Policy decisions need to be productivity-enhancing. Policies, which protect the weak, prolong the inefficient, discourage the competitive and efficient, lead to productivity reducing and consequently depressing the GDP growth.
The economic growth of a country achieves several distributional objectives. More income in the hands of people allows them to consume more goods and services. This raises the level of nutrition, health and living standard of people. They can spend more money to live in better houses, have transport means to take care of mobility and spend more on education and health of their children. Larger economy size yields higher tax revenues for the national and sub-national governments, which help them to build better infrastructure and provide quality governance services.
While several such beneficial impacts and effects take place by the sheer fact of richer economy, it is also true that India has severe challenges of multi-dimensional poverty which a large number of people in India still suffer from (estimated to be still one-third of the population). Likewise, basic minimum services like electricity, safe fuel to cook, availability of safe drinking water in the homes, access to an all-weather road, even basic health need like a toilet are not available to every household. The government has done enormous work to deliver some of these services to almost every family (electricity, fuel and toilet). However, the work is not finished yet. India would need to take conscious policy and pro-active public measures to ensure that every household has a 24x7 electricity connection, a safe and efficient fuel medium for cooking food, health services, including access to hospitalisation in the vicinity, sanitation services, including toilets and open defecation-free village, cities and nation, safe and quality water supply in the home and such other services. More equitable distribution of incomes supports growth in consumption and also in societal welfare. Therefore, it is essential to set national goals in terms of quality of life for every citizen of the country. Every Indian must be able to live a life of good quality assisted by the government in availing the minimum needs of life.

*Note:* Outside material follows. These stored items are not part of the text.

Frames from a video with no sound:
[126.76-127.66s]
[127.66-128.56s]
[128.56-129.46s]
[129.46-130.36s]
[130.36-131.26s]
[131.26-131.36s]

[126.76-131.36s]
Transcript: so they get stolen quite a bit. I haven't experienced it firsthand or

Quick-fix solutions don’t boost growth
GDP is flow. Production of thousands of goods and services by hundreds of millions of workers in millions of enterprises -- individual, small, big, public or private -- which are consumed by over a billion people in India is a complex flux or maelstrom. This flux is also affected by several controllable and uncontrollable factors -- monsoon, foreign countries’ monetary and trade policies, evolution of new technologies, changes in preferences of consumers, change in the basic policy stance of parties in power and so on. These changes can affect demand (consumption of goods and services) or supply (production of goods and services) or both. It is not easy to pinpoint what exactly is changing and what impact it has on the factors of production, demand and supply of goods and services and which specific goods and services.
Underlying change factors can work in one direction or these can be in opposing direction. When these factors work in unison, the impact on GDP growth rate can be quite material. GDP growth rate has become a public concern thanks to widespread media attention. Slow down from 7-8 percent rate of growth in the last five years to 6 percent or so this year has become a national concern and has made the national mood quite downbeat.

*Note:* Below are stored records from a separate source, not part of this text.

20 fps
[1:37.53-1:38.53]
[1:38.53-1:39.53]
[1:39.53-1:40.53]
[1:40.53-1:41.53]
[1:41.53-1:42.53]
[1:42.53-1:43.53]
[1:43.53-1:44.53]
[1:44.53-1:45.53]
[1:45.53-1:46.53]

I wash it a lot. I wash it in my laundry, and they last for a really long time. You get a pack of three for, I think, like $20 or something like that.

When growth slows down, there is a widespread concern and angst aimed mostly at the government with the expectation that the government would bail out the economy from the situation. The pressure becomes intense when the slowdown is sharper. There is also pressure on the government to relieve the economy of the slowdown quickly. This leads many times for the government to look for quick fixes – ‘paracetamols’ for taking care of feverish conditions and steroids for ‘jump-starting’ growth. These quick fixes, more often than not, do not work. Might provide temporary relief but the medicine administered in the form of these quick-fixes generally do more harm in the long run or at least prove to be disproportionately costly. It is advisable to avoid the temptation to go for temporary solutions.
Long-range policies for boosting productivity
Generating high growth requires large investments. As investments are lumpy requiring a lot of capital, both equity and debt, these need to be supported with long term policy framework which nudges these to be competitive but at the same time profitable. Any investments which do not have long term profit visibility will not be taken by the private industry. If such investments are taken in the public sector, it is the loss of the collective savings of the people. Policies that provide excessive returns or too quick returns do not take care of the interest of consumers. Excessive guaranteed or expected returns in some infrastructure sector have led to the collapse of the business sooner than later. The policies to promote investment in infrastructure and manufacturing of basic goods need to be developed with this perspective in mind.

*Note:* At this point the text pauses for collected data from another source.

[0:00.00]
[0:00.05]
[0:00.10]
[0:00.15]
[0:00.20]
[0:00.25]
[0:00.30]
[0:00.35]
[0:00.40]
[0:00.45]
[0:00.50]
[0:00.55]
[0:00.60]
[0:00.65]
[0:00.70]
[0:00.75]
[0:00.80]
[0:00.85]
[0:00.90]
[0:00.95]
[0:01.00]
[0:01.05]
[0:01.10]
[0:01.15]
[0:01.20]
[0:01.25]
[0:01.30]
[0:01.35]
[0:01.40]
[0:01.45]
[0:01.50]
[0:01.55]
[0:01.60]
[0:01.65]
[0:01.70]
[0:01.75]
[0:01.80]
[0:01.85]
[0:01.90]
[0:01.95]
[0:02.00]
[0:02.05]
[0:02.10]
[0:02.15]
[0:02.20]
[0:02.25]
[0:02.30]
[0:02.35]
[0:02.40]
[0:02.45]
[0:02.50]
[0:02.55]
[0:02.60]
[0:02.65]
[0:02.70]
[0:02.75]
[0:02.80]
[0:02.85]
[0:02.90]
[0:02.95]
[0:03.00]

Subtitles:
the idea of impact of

Long-term policy decisions may also turn out to produce sub-optimal results.
The policy decision to have commanding heights of the economy and reserve basic industry for the public sector taken as part of the Industrial Policy Resolution of 1956 is having its ripple effect even now. This decision was motivated by fundamental beliefs that the socialistic pattern of society is better for the country and means of production should mostly be in the hands of the public sector instead of with the private sector. This basic policy decision led to the development of basic industries -- steel, metals, power plants, heavy engineering and so on -- in the public sector only. Private-sector industries simply did not come up in these areas. The logic of the public sector got extended to the financial sector which led to nationalisation and exclusive reservation of insurance and banking business for the public sector for many decades. In retrospect, it is easier to conclude that these policy decisions held back India’s growth and resulted in India’s industry growth getting not only non-competitive but also stunted. It is therefore very necessary that policy decisions taken for the long term perspective are also very well thought through.
Likewise, policy decisions need to be productivity-enhancing. Policies, which protect the weak, prolong the inefficient, discourage the competitive and efficient, lead to productivity reducing and consequently depressing the GDP growth. Automation of industry is productivity-enhancing. Use of digital technologies in services is productivity-enhancing. Holding excessive labour in agriculture is growth depressing and poverty enhancing. The policy of reservation of several hundred products for small scale industry under the mistaken belief that this would provide larger employment proved highly counter-productive.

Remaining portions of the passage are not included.